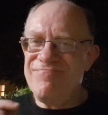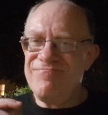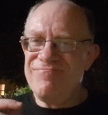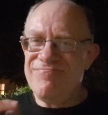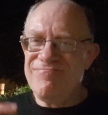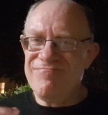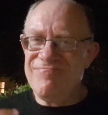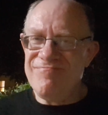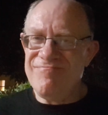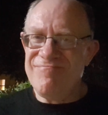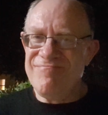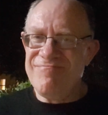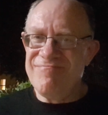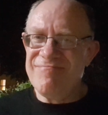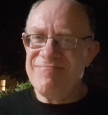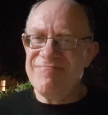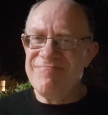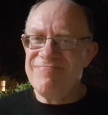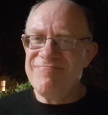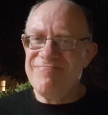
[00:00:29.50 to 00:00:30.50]

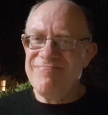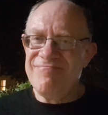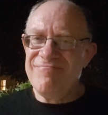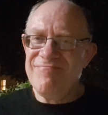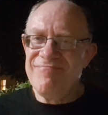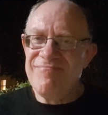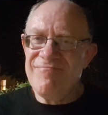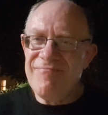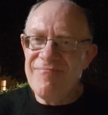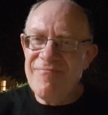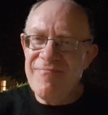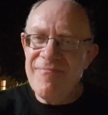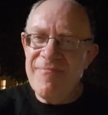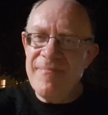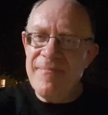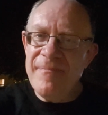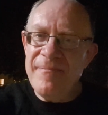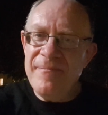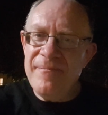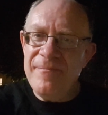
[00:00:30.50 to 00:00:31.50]

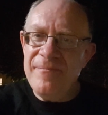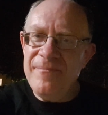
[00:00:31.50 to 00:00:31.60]
No one is speaking in this clip.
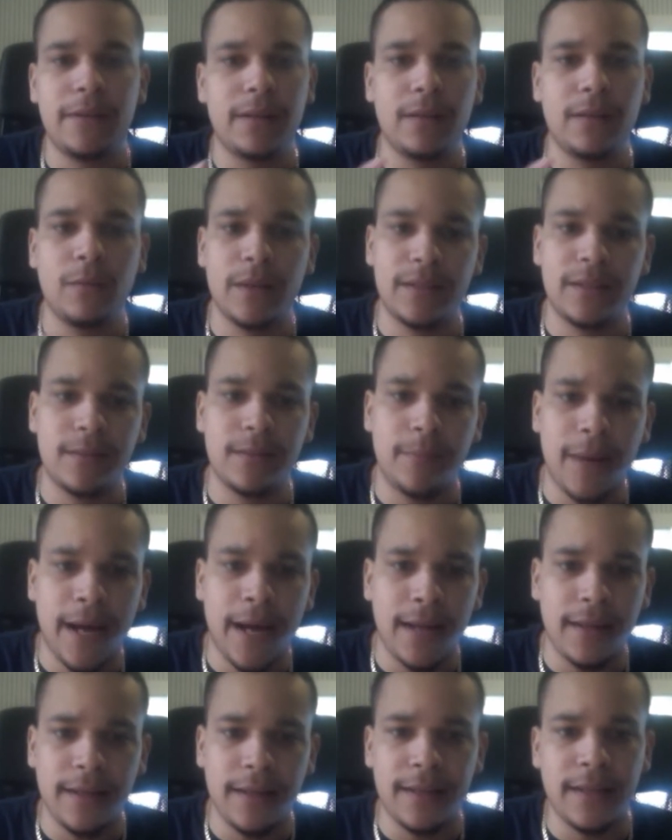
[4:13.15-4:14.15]
He went to
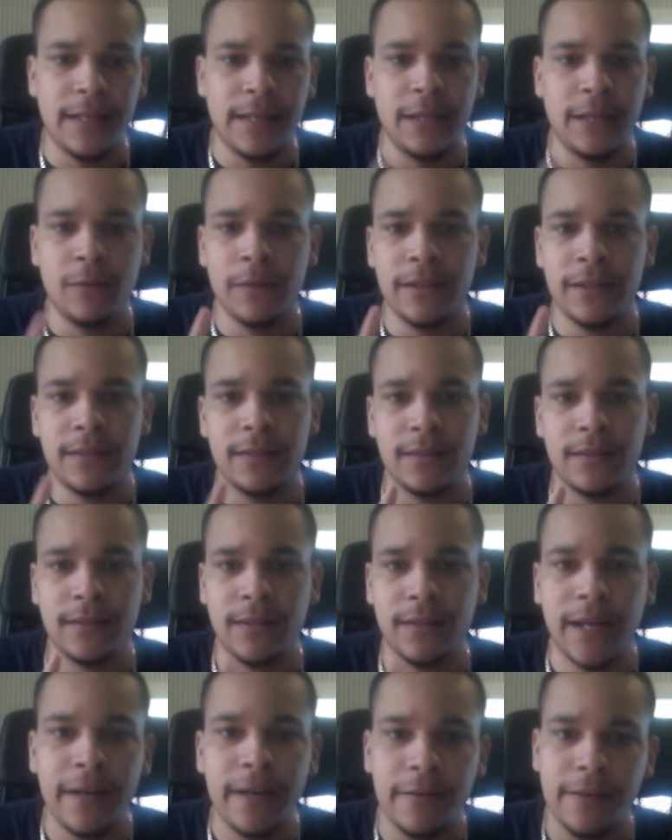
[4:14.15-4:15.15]
Pilate, and he went to
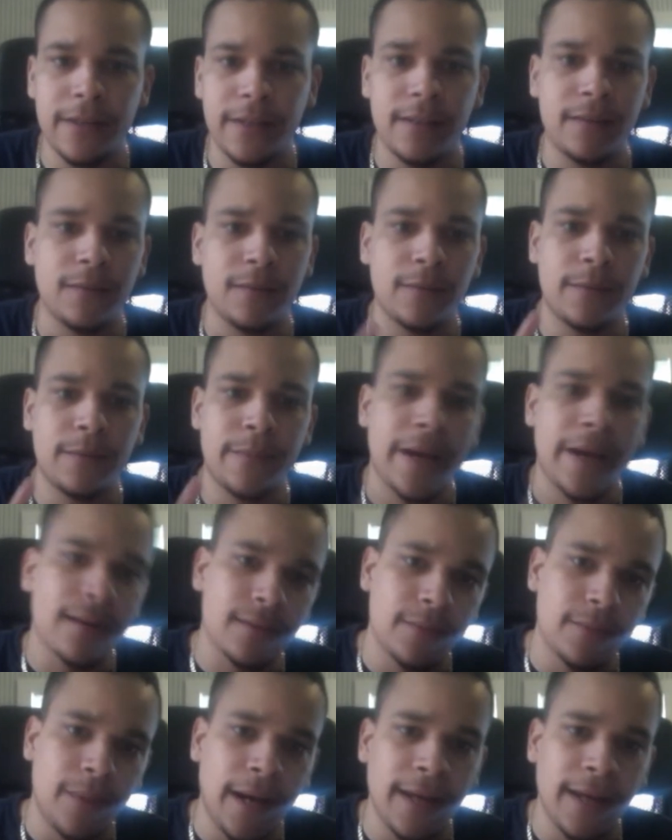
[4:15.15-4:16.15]
Herod, and he went back
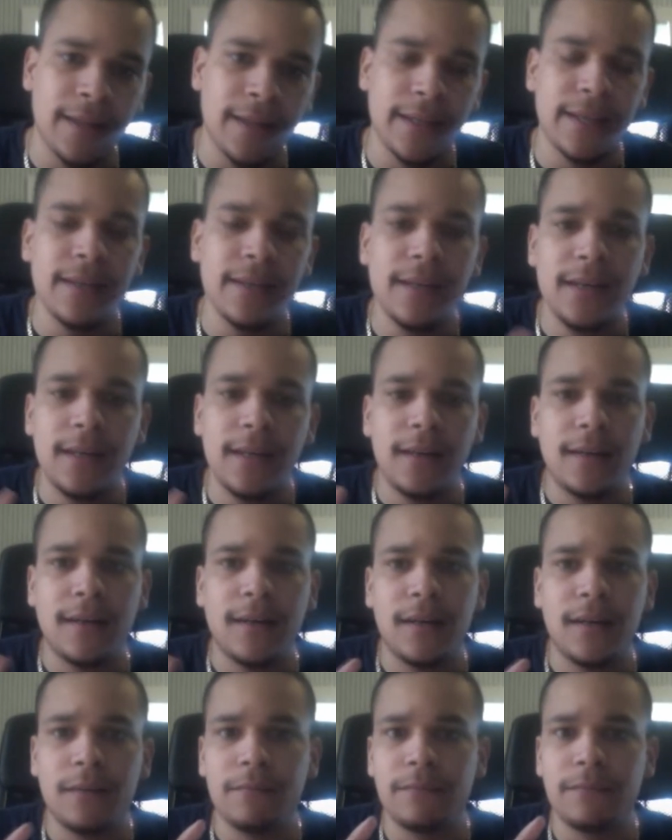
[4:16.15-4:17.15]
to Pilate,
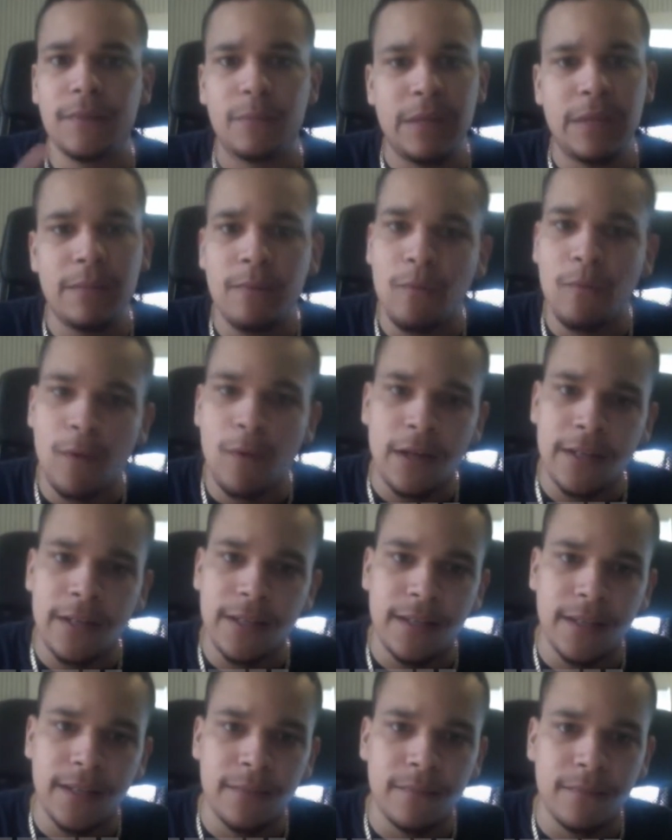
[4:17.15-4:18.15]
um, the people
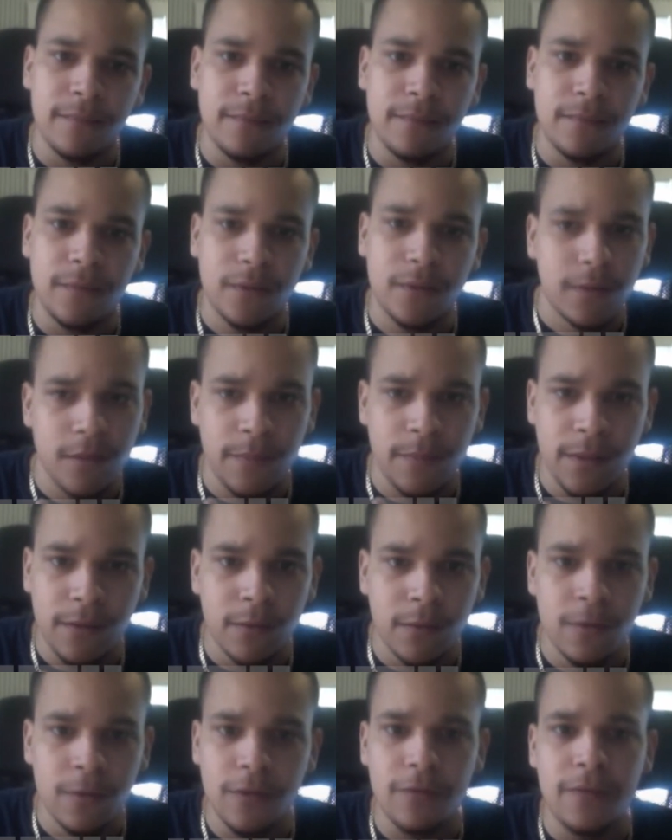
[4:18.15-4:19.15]
wanted him to be
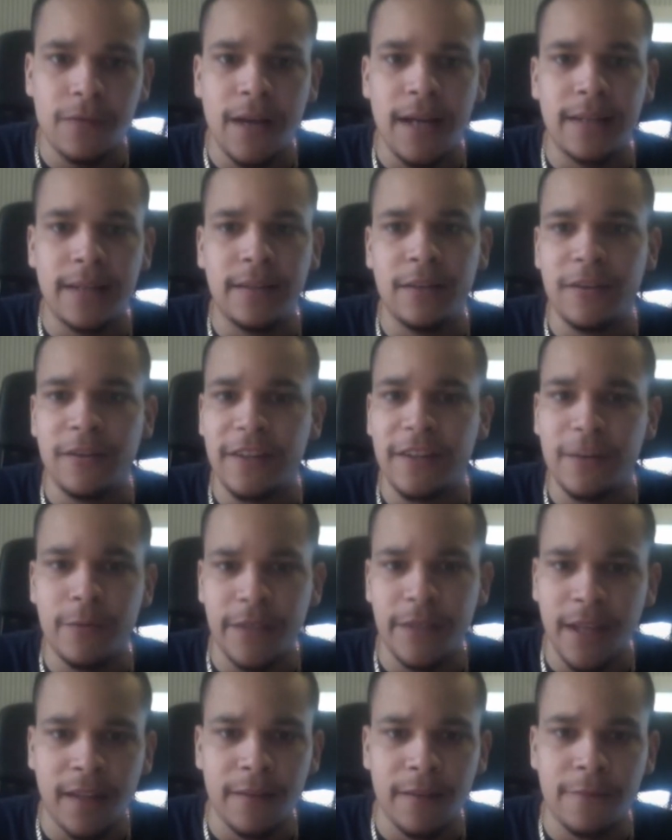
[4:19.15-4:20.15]
crucified. You know, they were
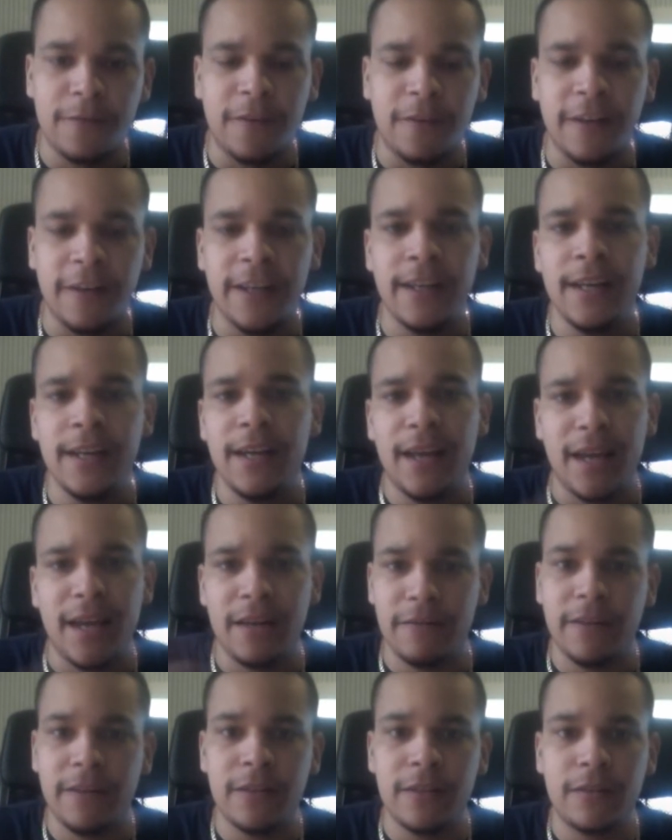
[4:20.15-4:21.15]
yelling for it, and
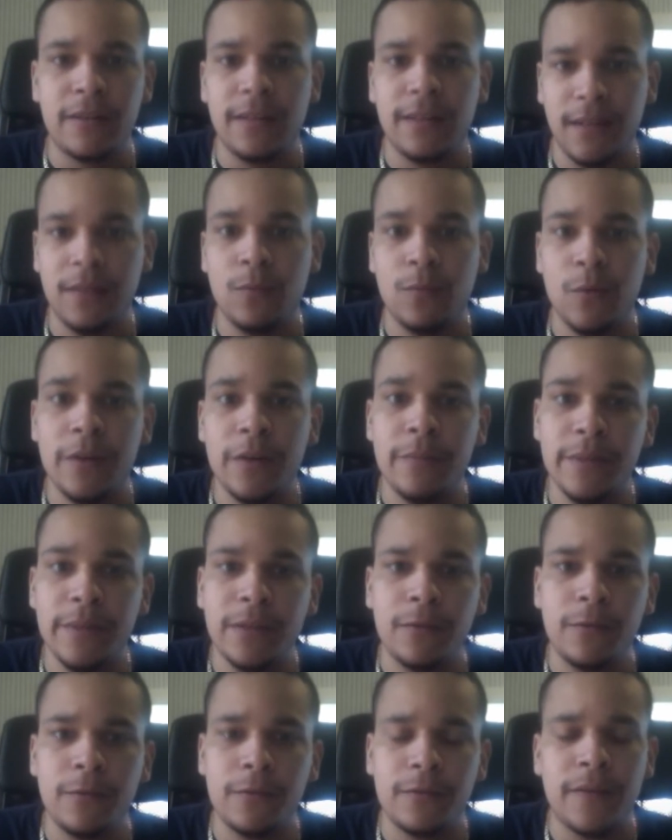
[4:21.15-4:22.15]
eventually he would be
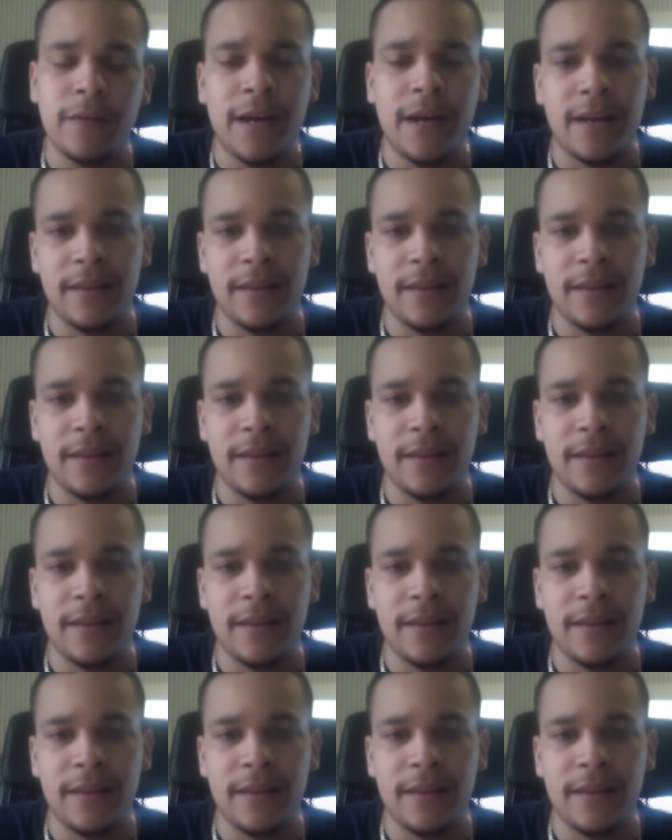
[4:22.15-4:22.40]
crucified.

□ □ □ □

TASK GOAL –
Reproduce the data verbatim and omit each image.

OUTPUT OF THE EXERCISE –
[00:00:29.50 to 00:00:30.50]

[00:00:30.50 to 00:00:31.50]

[00:00:31.50 to 00:00:31.60]
No one is speaking in this clip.
[4:13.15-4:14.15]
He went to
[4:14.15-4:15.15]
Pilate, and he went to
[4:15.15-4:16.15]
Herod, and he went back
[4:16.15-4:17.15]
to Pilate,
[4:17.15-4:18.15]
um, the people
[4:18.15-4:19.15]
wanted him to be
[4:19.15-4:20.15]
crucified. You know, they were
[4:20.15-4:21.15]
yelling for it, and
[4:21.15-4:22.15]
eventually he would be
[4:22.15-4:22.40]
crucified.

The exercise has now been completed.